Tagged: cardiovascular health RSS

  • Kris Tuesday, June 30, 2009 on 6:46 Permalink | Reply
    Tags: cardiovascular health,   

    Cycling and PACE 

    If you enjoy Al Sear’s PACE exercise, cycling in the Stillwater, Minnesota area has to be one of the best ways to do PACE. If you aren’t going down hill you are going uphill and every change in topography is a change of heart rate and exertion.
    If you happen to be in the area and want to PACE yourself Stillwater proper has plenty of challenge and fantastic river city scenery. When you want to just cycle with no particular exertion or rest hit the Gateway Regional Trail and enjoy the ride through forest and open prairie or even in to the city of St. Paul and beyond.

     
  • Kris Tuesday, May 5, 2009 on 7:40 Permalink | Reply
    Tags: cardiovascular health, , ,   

    Keep up with the T-Tapp PACE 

    Yes, you read that right PACE, I am commenting on PACE again but some may not like what I have to say.

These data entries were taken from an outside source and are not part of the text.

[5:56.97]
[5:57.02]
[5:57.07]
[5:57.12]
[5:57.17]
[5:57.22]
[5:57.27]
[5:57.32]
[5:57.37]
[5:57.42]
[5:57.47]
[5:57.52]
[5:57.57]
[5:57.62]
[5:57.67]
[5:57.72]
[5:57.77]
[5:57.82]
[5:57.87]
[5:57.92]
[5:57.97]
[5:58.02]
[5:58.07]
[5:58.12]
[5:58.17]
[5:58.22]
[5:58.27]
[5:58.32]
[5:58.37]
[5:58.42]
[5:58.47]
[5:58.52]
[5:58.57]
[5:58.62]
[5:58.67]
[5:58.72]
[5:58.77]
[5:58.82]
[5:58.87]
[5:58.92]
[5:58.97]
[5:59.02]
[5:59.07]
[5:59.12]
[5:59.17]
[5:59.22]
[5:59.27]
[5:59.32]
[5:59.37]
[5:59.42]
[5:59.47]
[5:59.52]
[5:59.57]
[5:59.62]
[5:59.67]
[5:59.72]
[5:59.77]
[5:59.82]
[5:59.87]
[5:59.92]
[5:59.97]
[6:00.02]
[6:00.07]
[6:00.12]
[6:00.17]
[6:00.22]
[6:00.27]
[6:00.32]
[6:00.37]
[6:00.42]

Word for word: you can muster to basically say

    I was T-Tapping (the coined phrase for exercising with Teresa Tapp) to Total Workout Slow the other day and I finally heard Teresa say what I had been thinking. The idea behind the Progressively Accelerating Cardiopulmonary Exertion (PACE) is not a new idea at all it has just been well promoted by Al Sears and I will give him credit for that as not all of us are clever enough to advertise well. I have felt for sometime that several people actually do the PACE program including, as many have noticed on this blog, Kathy Smith and now Teresa Tapp. This adds a lot of variety to your exercise program and variety is after all the spice of life.

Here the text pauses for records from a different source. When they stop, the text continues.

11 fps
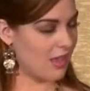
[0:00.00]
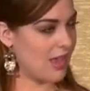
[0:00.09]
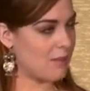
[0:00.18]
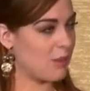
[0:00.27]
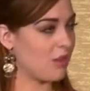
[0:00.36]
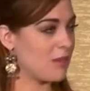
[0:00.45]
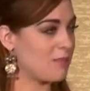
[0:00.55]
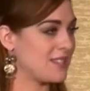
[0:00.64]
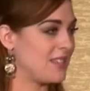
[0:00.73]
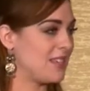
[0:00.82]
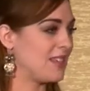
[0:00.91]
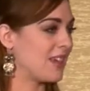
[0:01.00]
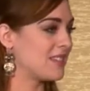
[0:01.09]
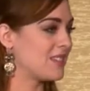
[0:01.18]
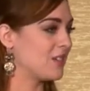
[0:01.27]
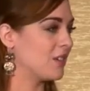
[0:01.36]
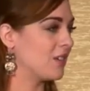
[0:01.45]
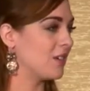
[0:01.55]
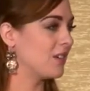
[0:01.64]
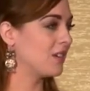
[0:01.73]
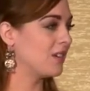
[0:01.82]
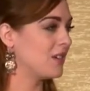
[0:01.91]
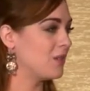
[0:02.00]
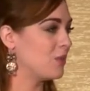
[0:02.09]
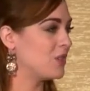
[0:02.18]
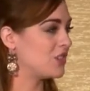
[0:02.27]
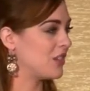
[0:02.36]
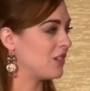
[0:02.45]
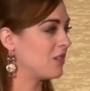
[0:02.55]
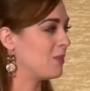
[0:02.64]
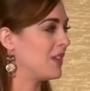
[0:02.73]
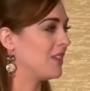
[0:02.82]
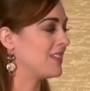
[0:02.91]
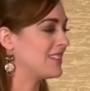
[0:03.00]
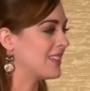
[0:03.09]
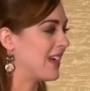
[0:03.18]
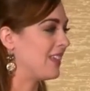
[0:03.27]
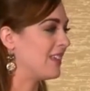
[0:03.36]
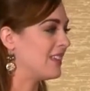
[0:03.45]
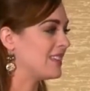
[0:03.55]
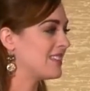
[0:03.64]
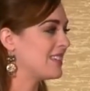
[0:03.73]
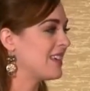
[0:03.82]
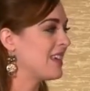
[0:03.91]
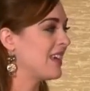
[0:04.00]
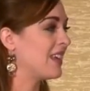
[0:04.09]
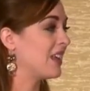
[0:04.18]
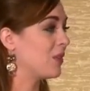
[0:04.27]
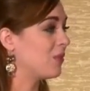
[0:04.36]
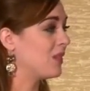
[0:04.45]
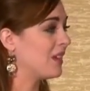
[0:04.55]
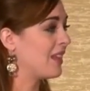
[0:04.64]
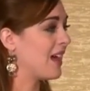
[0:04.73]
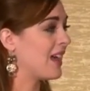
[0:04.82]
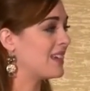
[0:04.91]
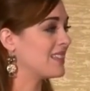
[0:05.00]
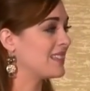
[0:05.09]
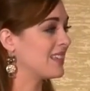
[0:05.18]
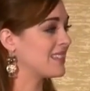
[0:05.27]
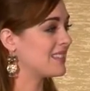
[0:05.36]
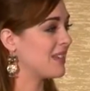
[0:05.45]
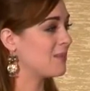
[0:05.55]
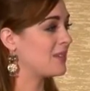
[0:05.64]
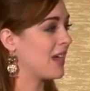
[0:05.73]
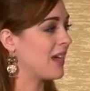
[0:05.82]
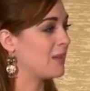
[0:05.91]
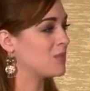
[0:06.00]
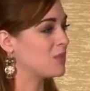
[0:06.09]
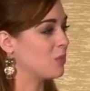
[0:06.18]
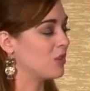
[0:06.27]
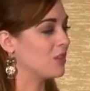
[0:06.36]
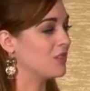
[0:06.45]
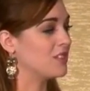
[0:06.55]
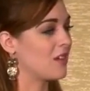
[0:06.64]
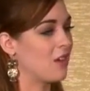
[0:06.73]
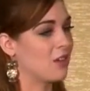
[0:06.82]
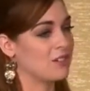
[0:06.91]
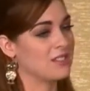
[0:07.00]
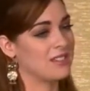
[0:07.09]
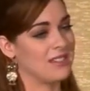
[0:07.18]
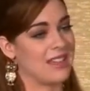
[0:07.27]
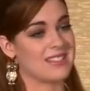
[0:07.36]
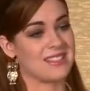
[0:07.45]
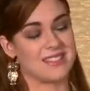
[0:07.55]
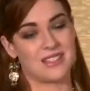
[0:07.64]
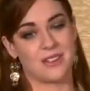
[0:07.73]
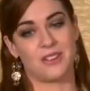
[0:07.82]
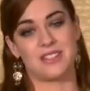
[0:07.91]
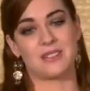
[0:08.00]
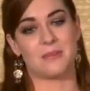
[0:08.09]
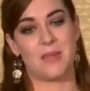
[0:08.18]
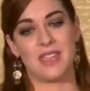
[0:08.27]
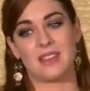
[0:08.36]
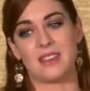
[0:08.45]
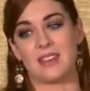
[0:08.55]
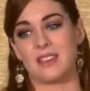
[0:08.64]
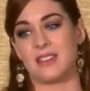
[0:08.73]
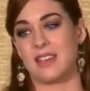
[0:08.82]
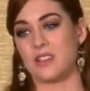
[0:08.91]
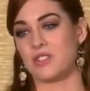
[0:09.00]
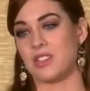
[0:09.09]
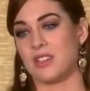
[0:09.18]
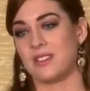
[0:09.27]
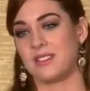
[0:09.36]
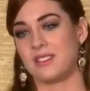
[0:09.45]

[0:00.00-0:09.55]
I pull up a seat next to her. We share the meal in silence, and I realize that sometimes words aren't necessary to make a connection.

    Teresa at one point in her morning long seminar (that she recorded for people like me to exercise to) said that she designed T-Tapp exercise 10 years ago (with the help of Dr. Ken Cooper) with the idea that you elevate the heart rate for a minute or two and then let it come down (she called it sprinting), elevate, let it come down. What does that sound like to you? To me that is PACE in a nutshell and in addition to the cardio workout you will work muscles you didn’t know existed and sweat like you have never perspired when working out. Your posture improves, bone density increases and you just feel perkier. Doing lunges the T-Tapp way I have been able to lunge with none of the knee pain that I always experienced in years past. The Total Workout even includes a T-Tapp chiropractic adjustment called T-Tapp Twist. When you do it with the precision she requires (rather like the discipline involved with traditional Qi Gong) you can actually feel your vertebrae fall in to position, you sleep better at night and you don’t have stiffness.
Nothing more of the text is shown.